Supplied material:

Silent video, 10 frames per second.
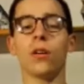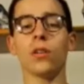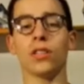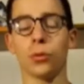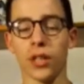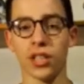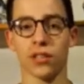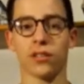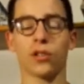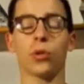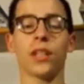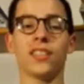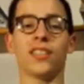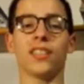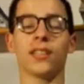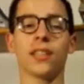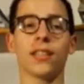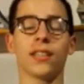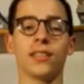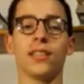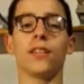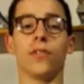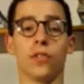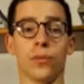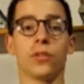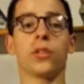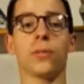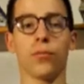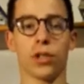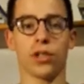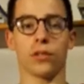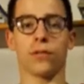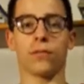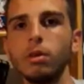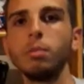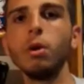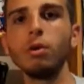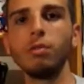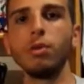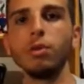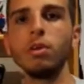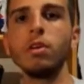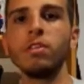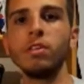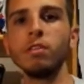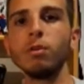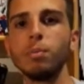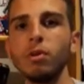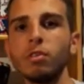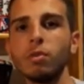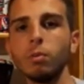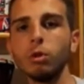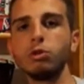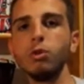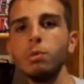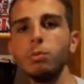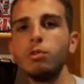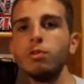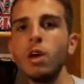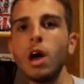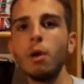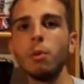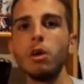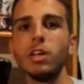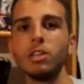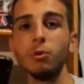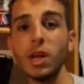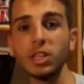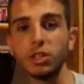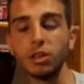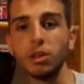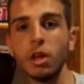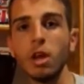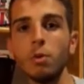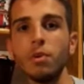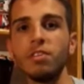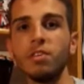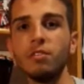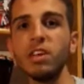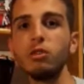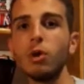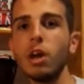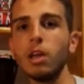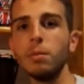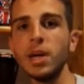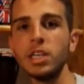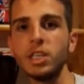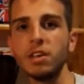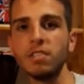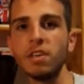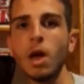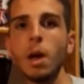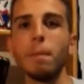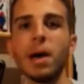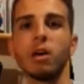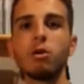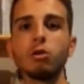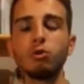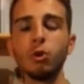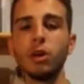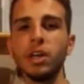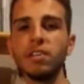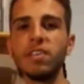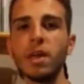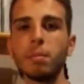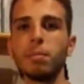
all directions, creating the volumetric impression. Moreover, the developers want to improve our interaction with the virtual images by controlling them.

--

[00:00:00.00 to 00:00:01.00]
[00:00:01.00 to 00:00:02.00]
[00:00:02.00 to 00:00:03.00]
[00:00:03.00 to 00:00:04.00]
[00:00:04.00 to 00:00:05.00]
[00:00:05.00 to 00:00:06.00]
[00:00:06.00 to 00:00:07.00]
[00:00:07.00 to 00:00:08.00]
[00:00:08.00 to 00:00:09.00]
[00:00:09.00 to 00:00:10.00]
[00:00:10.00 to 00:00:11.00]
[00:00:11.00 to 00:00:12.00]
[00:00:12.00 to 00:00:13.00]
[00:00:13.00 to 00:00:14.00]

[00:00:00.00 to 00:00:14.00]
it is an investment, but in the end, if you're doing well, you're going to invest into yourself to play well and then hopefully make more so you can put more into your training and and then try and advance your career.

* * *

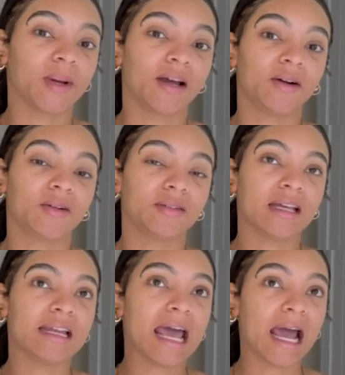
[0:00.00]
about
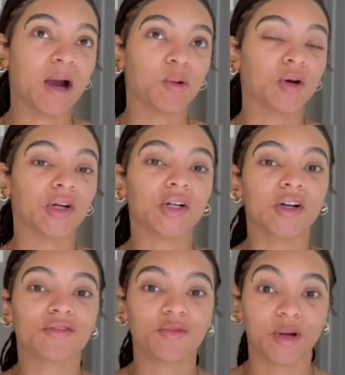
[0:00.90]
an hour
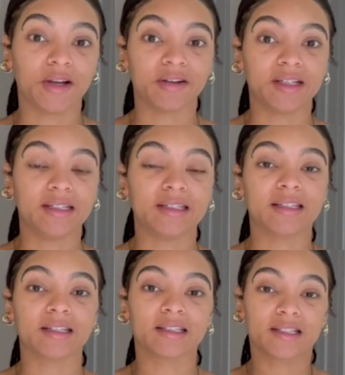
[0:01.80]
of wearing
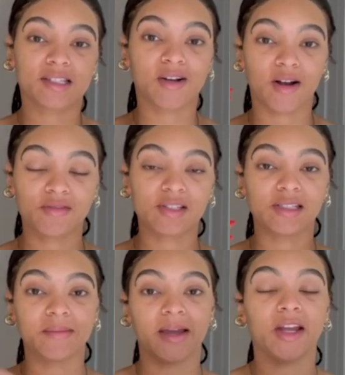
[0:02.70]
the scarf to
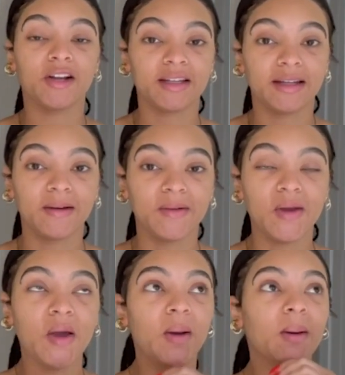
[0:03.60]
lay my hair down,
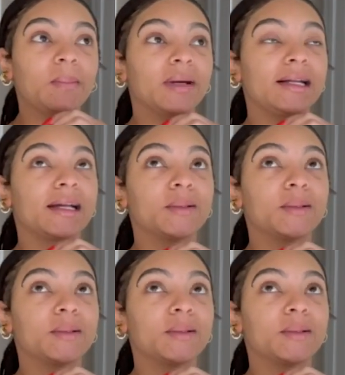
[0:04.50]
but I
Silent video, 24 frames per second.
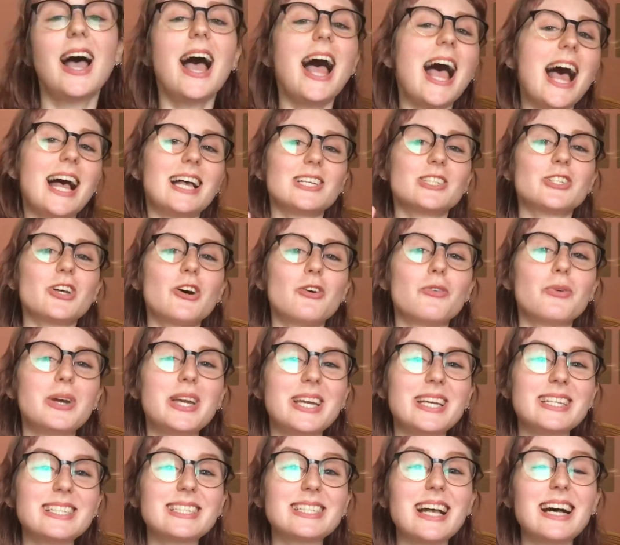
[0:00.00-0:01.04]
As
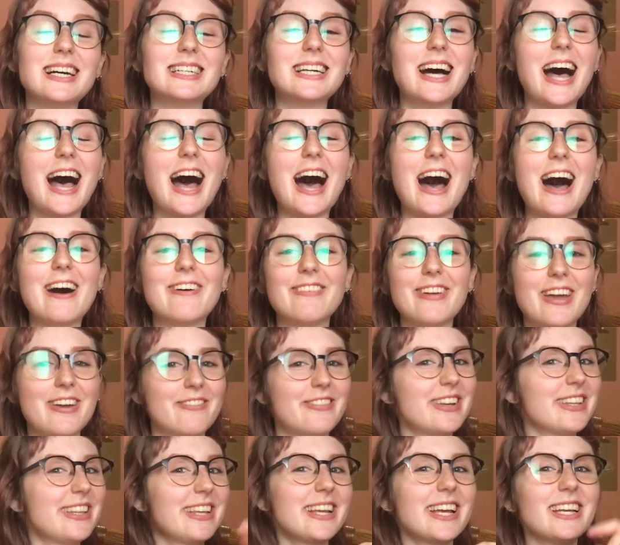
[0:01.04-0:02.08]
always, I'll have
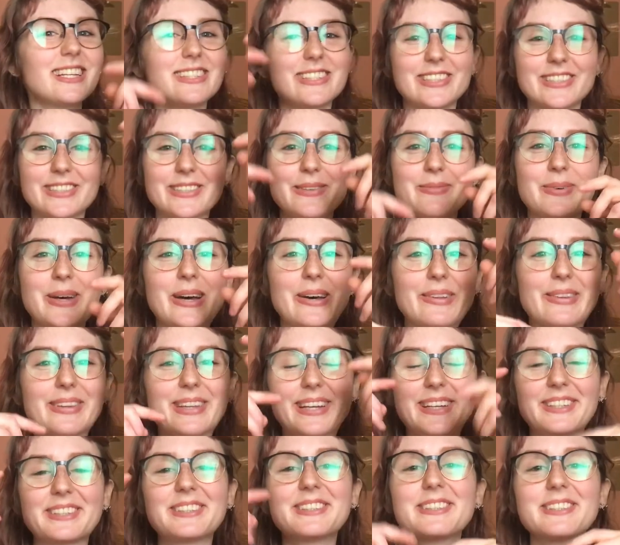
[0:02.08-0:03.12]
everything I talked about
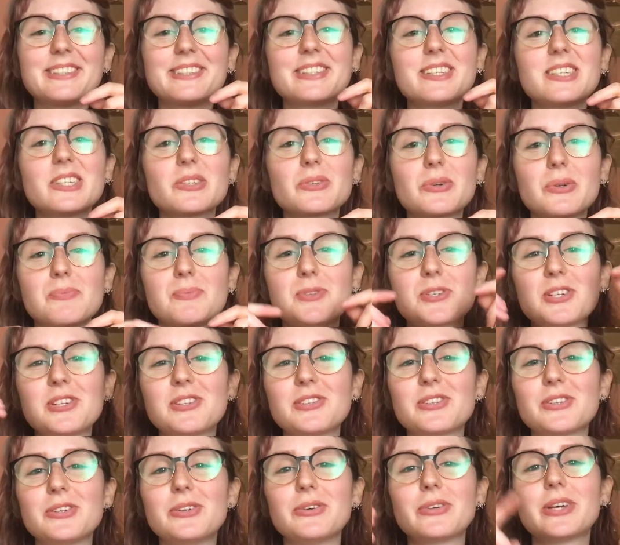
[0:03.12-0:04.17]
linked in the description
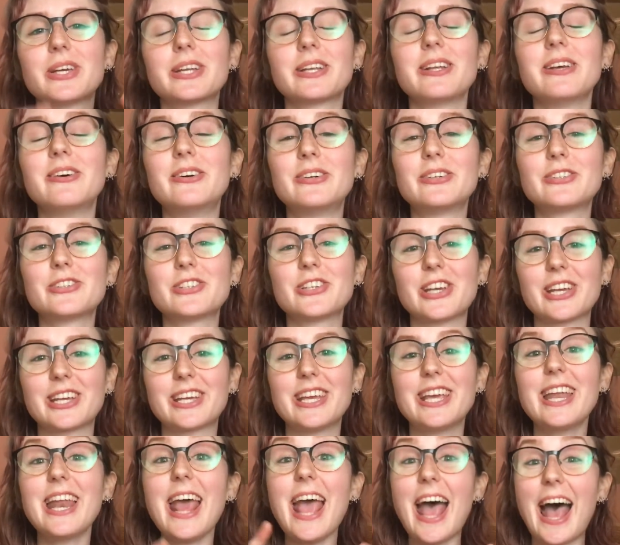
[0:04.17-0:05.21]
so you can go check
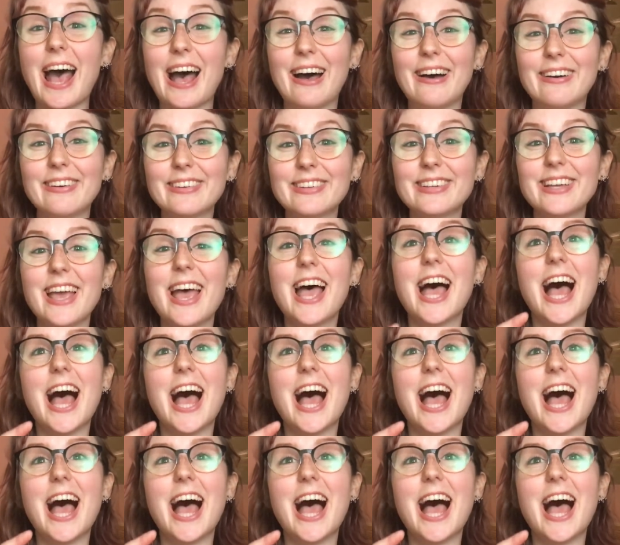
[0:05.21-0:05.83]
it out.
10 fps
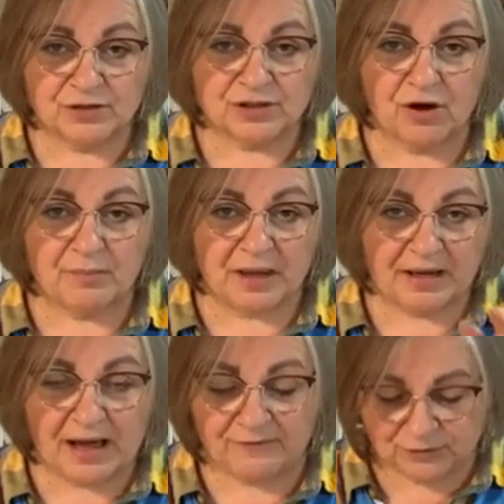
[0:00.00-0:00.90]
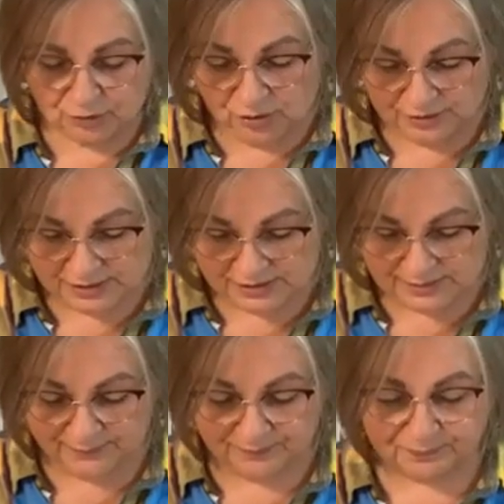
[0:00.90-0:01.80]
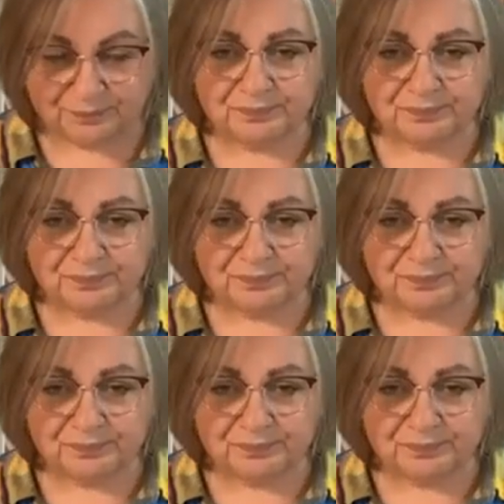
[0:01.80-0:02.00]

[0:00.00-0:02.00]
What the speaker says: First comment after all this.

Directions for this task: Using the material above, reproduce only the lines that run from the line with "[0:00.00-0:00.90]" up to and including the line with "What the speaker", exactly, with the pictures dropped.

Response to this exercise:
[0:00.00-0:00.90]
[0:00.90-0:01.80]
[0:01.80-0:02.00]

[0:00.00-0:02.00]
What the speaker says: First comment after all this.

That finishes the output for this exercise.